|from The Silver Thimble Story Book by Rie Cramer|
I was asked to speak at the NZLA conference this past week and I wondered what direction I'd take. I decided upon 'Blown off Course; diverting adventures in Children's Literature.' I wanted to impress upon people how a small girl encouraged in reading and expressing herself both through words and pictures could end up on a myriad of creative paths, often by accident.
At five years old, I was all set to be a nun (inspired by the Sound of Music) but realised that a) I was not Catholic and b) I would not necessarily be allowed to wear makeup, jewellery and great frocks. I had to rethink my career. At this time I had in my possession (and still do) The Silver Thimble Storybook by RieCramer; retellings of Hans Christian Anderson tales with exquisite illustrations. I copied these drawing again and again to see how they were done- and it was the first book I can remember reading 'All by myself'. My parents also provided me and my sisters with weekly comics and annuals. I learned to read and interpret visual and written text through the English editions of Robin, Bunty and June.
I drew and made things all the time as a kid; it was a place of comfort for me, and by the time I was in high school I knew I wanted to be an artist, but didn't want starve in a garret- I wanted to be rich and famous. So on leaving college I went to Wellington Polytech Design School where I majored in illustration and advertising. I was all set to go to Auckland and be a junior art director in a flash advertising agency and make lots of money but instead I fell in love and followed my heart, not my plan and moved to Christchurch.
I couldn't get a job anywhere- the old case of not enough work experience for the cool jobs and too creative for the uncool jobs. So I went freelancing. I did a bunch of piddly jobs, including illustrating water wings for dogs and designing posters for friends. I knocked on doors, talked to every designer and illustrator in town, took my portfolio to ad agencies repeatedly. Luckily I was young and cute so the art directors didn't mind giving me the time of day. I was broke but looked good in op shop chic.

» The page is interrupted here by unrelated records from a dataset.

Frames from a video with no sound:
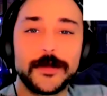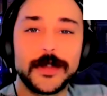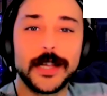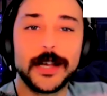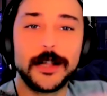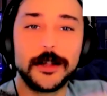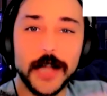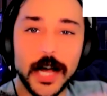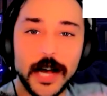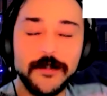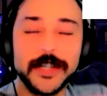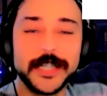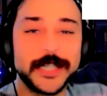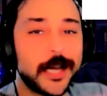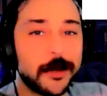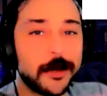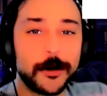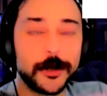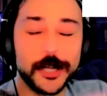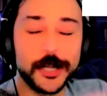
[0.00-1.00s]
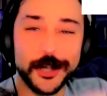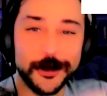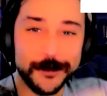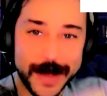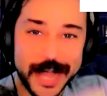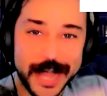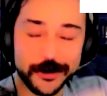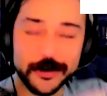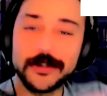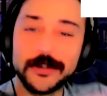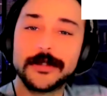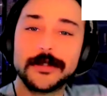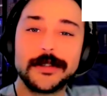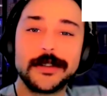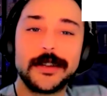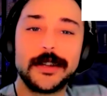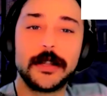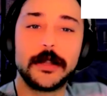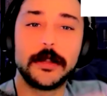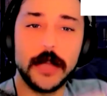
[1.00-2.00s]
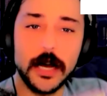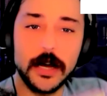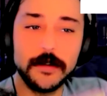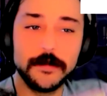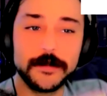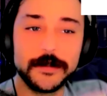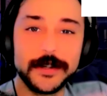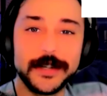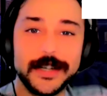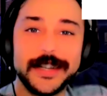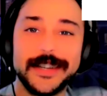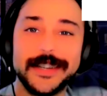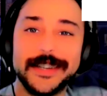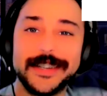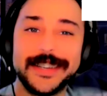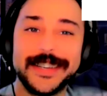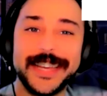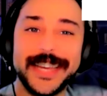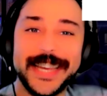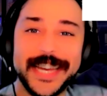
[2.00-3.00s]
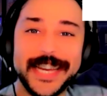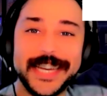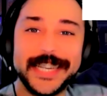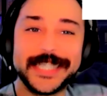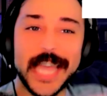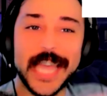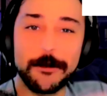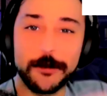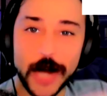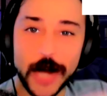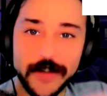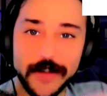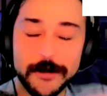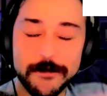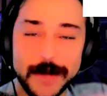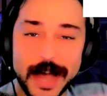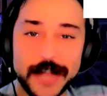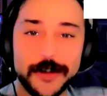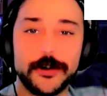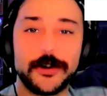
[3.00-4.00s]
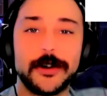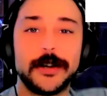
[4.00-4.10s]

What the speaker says: Love is not a political matter. Love is a private matter.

Just when I was about to give up and get a sales job at Whitcoulls, a copywriter from What Now called and asked if I would like to art direct a club magazine. (I had been doing a few graphics for the programme). My motto is that if something is offered that is above your skill set, then someone has offered it because they see your potential. So say yes. You'll learn on the job.I art directed, illustrated and sent things off to print on that mag for 2 years until they ran out of budget. Then the producer asked if I'd like to do art and craft spots on the show (because of all the arts and crafts bits I did in the mag) and I said..yes. I'd never done work to a camera before and there was plenty to learn. That became 7 years of regular TV spots. In that time I had 2 babies, tutored design and illustration at Christchurch Polytechnic, illustrated children's books and did lots of illustration for advertising and design companies.
Eventually I got fed up with TV land (yes you can) and resigned my contract. One day I wrote a poem and doodled an illustration and send it to Next Magazine with a note saying that I saw they didn't have a regular verse column and this would be a good idea. The editor took it up and this became an 8 year monthly column. At this time I also started entering the World of Wearable Art.
In this time we moved to Wellington, I wrote a junior fiction novel (Verity's Truth), moved to Bristol for 2 years and moved back to Wellington where upon I did a Masters in Creative writing at the IIML. As part of my work placement requirement I did a stint at Weta working on Jane and The Dragon coming up with storyline ideas. Then I decided on my bucket list was working on making things, so politely campaigned Richard Taylor with my Wearable Art portfolio until he gave me a job in the workshop on The Lion The Witch and The Wardrobe. I sewed metres of fabric and riveted things and drank a heap of coffee. In this period of my career, I wrote and had a two more junior fiction novels published with Scholastic, Janie Olive and Glory.
Film work is exhausting and I left to write another novel and illustrate more books. Then I was asked to come and talk about wearable arts on The Good Morning Show and do a craft demo. This led into 6 years of weekly spots; fantastic stuff. In the past few years, I've worked on The Hobbit as a costume illustrator, had garments in every WOW show (since 1995) - WOW have toured me around the countryside to give inspirational talks to designers, I've run workshops at schools and festivals, illustrated more books- the last two in particular I'm really proud of; The Red Poppy by David Hill and Far Far From Home by Elizabeth Pulford.
I'm nowhere near rich, I probably never will be. But I'm a little bit famous and I will never die wondering. I have a ridiculously diverse portfolio and CV which has made me unemployable in the ordinary world. And that's o.k, because being creative isn't an ordinary thing to be.I've found being blown off course each time I set sail, one can transform from a mere deck hand into an adventurer. In literature: reading, writing, poetry, blogging. In commercial art and illustration. In costume design and props making, in film, television and radio. In teaching and handing on the knowledge you've gained to new, young explorers in the worlds ocean.
In Wearable Wonders, my new book, all my past creative experience comes together. It is a safe ship. I hope to interrupt linear navigation and have young people set sail, following their hearts, not the map drawn up by others. To find courage in the stormy seas and serenity in the calm waters of a creative life.